Entries supplied:
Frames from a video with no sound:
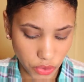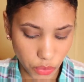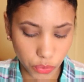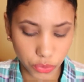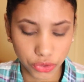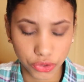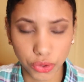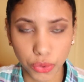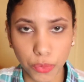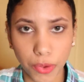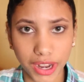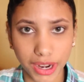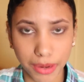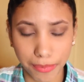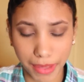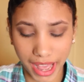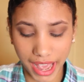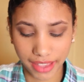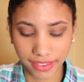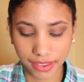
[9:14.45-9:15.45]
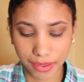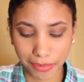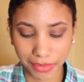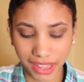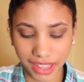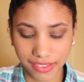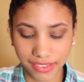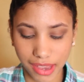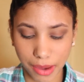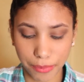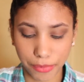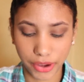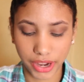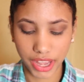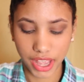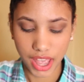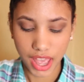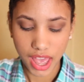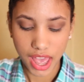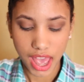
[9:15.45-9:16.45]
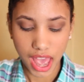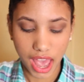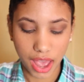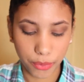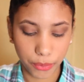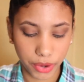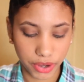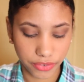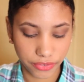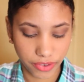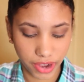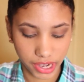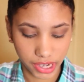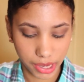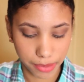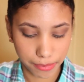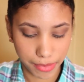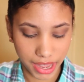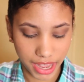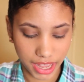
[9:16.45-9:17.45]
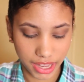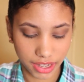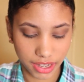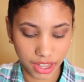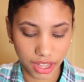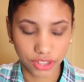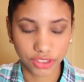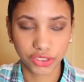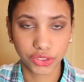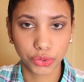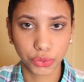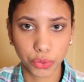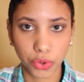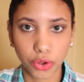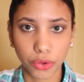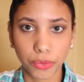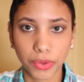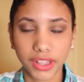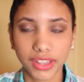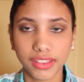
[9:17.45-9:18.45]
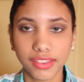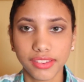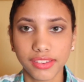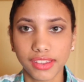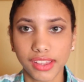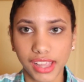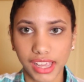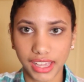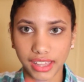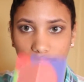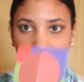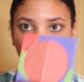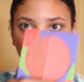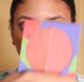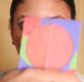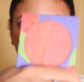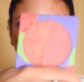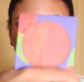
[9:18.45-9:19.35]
you do want to buy something separate, I would recommend dual ones like this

Prompt: An exact copy of the entries, minus the pictures, is what to return.

Task answer:
Frames from a video with no sound:
[9:14.45-9:15.45]
[9:15.45-9:16.45]
[9:16.45-9:17.45]
[9:17.45-9:18.45]
[9:18.45-9:19.35]
you do want to buy something separate, I would recommend dual ones like this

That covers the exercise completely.